EFT Corrections to Majumdar-Papapetrou Black Holes

TL;DR

This work extends EFT analyses of near-horizon tidal deformations to a Majumdar-Papapetrou two-black-hole background, incorporating four-derivative corrections. It finds that in four dimensions the EFT corrections leave the tidal-scaling exponents $\lambda(j)$ unchanged, while in dimensions $D\ge5$ the exponents decrease, signaling stronger near-horizon tides, with explicit expressions derived up to $D\le10$. The authors develop a perturbative framework that preserves the MP structure, showing that metric corrections can be confined to the near-horizon $AdS_2$ throat (angle-dependent) while the transverse $S^{D-2}$ sector remains unaffected, and they provide a general formula for the corrected AdS$_2$ length scale, horizon radius, and scaling exponents across dimensions.
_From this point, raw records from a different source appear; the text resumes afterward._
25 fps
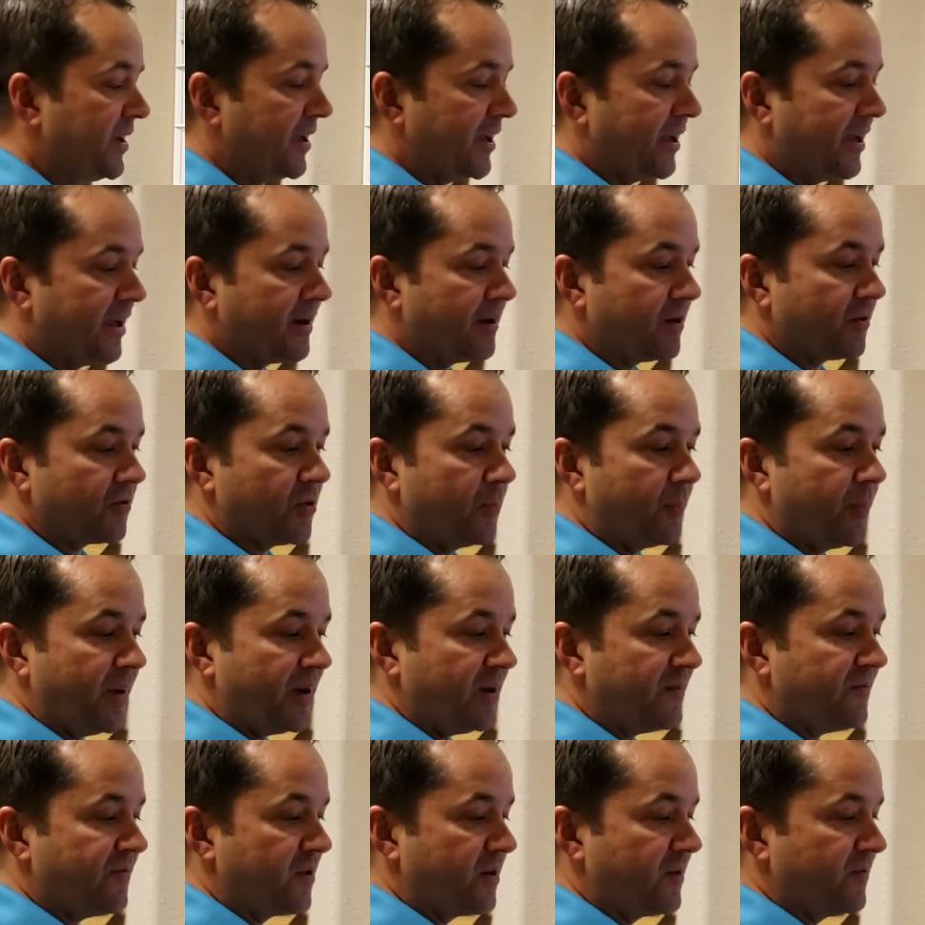And the
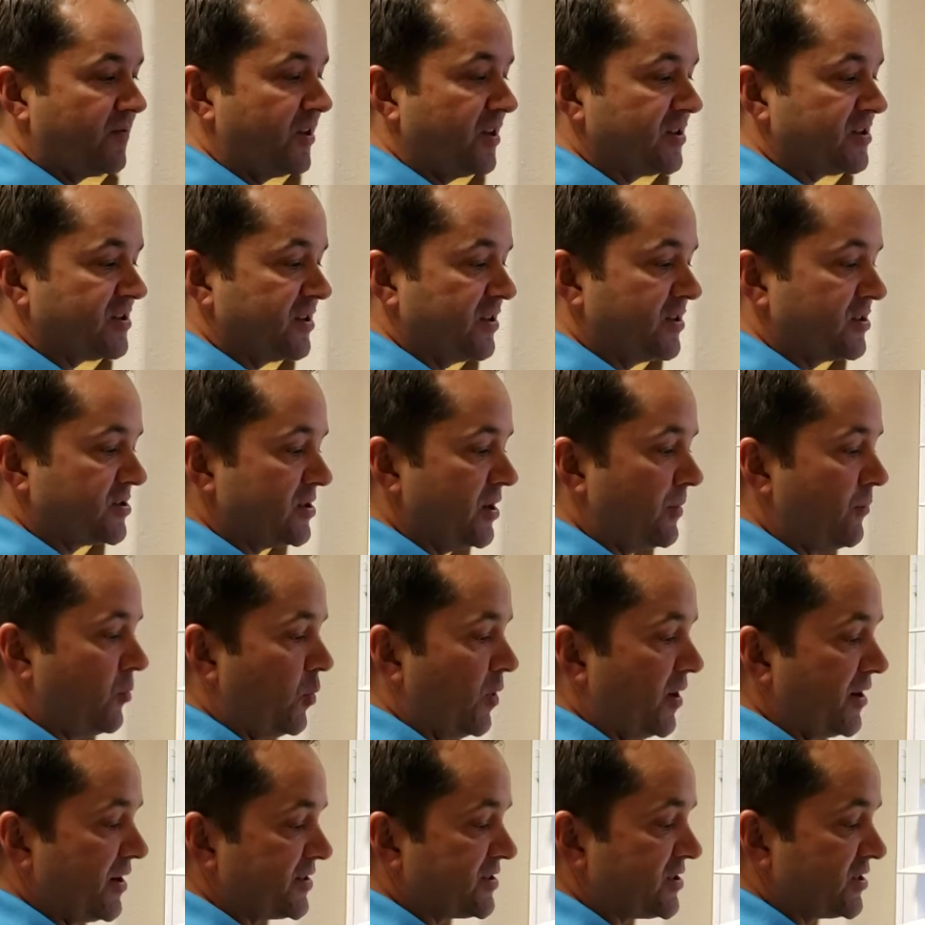benefit of this is, number
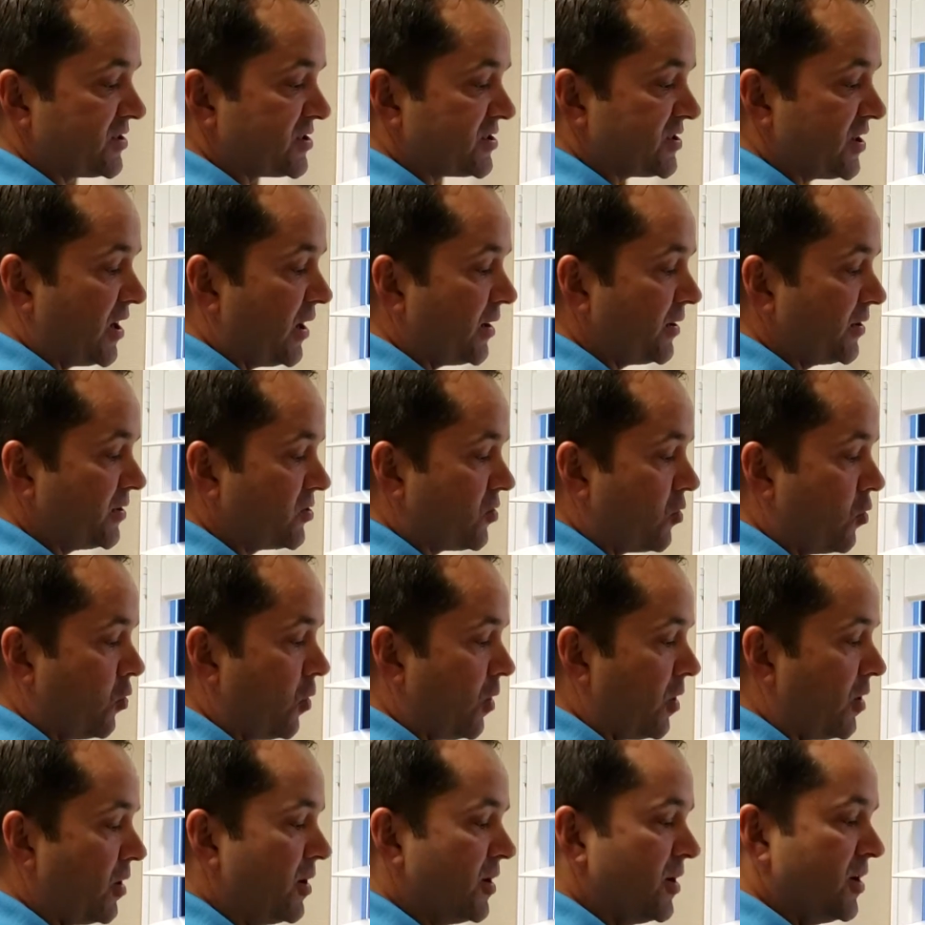one, it's a solid
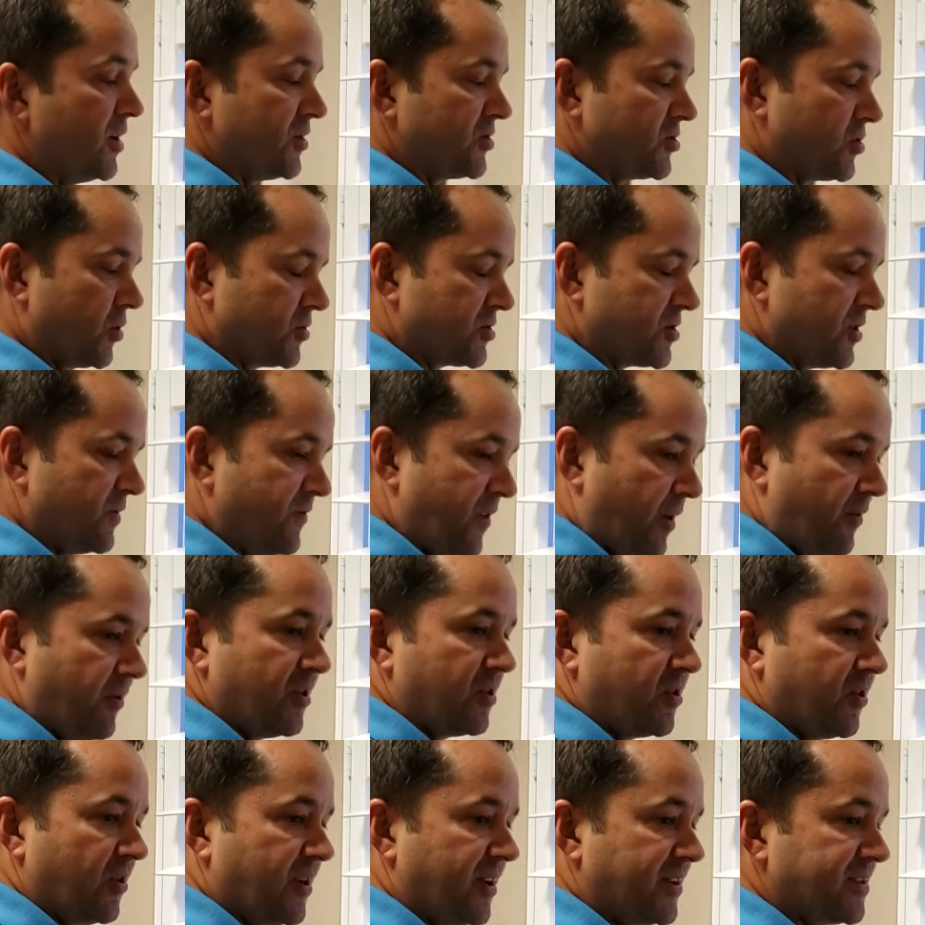core, so it's a very
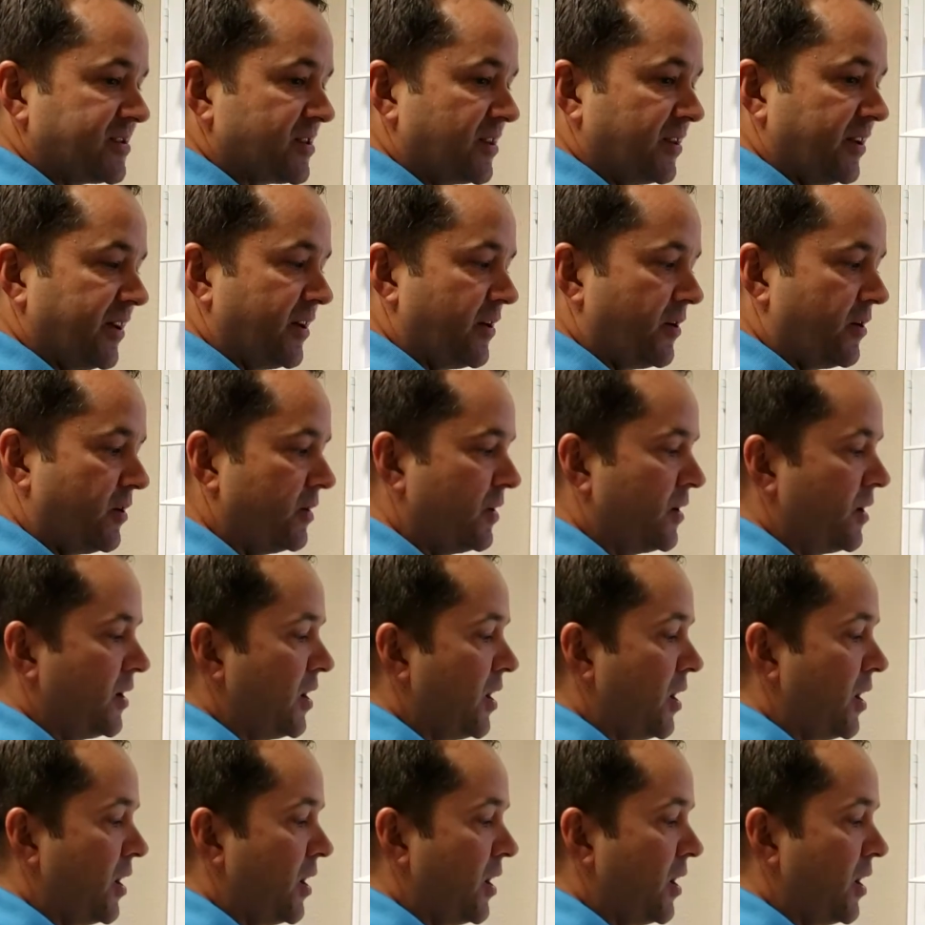good insulator.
They discuss the implications for EFT validity, arguing that the observed tidal enhancements relate to metric perturbation breakdown rather than a fundamental EFT cutoff, and outline avenues for exploring more complex multi-BH setups and nonlinear regimes.

Abstract

Recent studies on extremal black holes within effective field theories (EFT) of gravity have revealed an intriguing phenomenon: tidal forces near the horizon experience significant enhancement due to EFT corrections, potentially leading to a breakdown of the EFT framework. In this work, we investigate this effect in a two-black-hole Majumdar-Papapetrou spacetime modified by four-derivative EFT correction terms. Our analysis shows that while the scaling exponents, which measure the strength of the tidal forces near the horizon, remain unchanged under EFT corrections in $D=4$, they decrease for higher dimensions, enhancing the near-horizon tidal forces. We find an expression for the EFT corrections to the scaling exponents till $D \le 10$ and demonstrate that the metric corrections can be structured such that only the near-horizon $AdS_2$ throat undergoes angle-dependent modifications, while the transverse $S^{D-2}$ sector remains unaffected.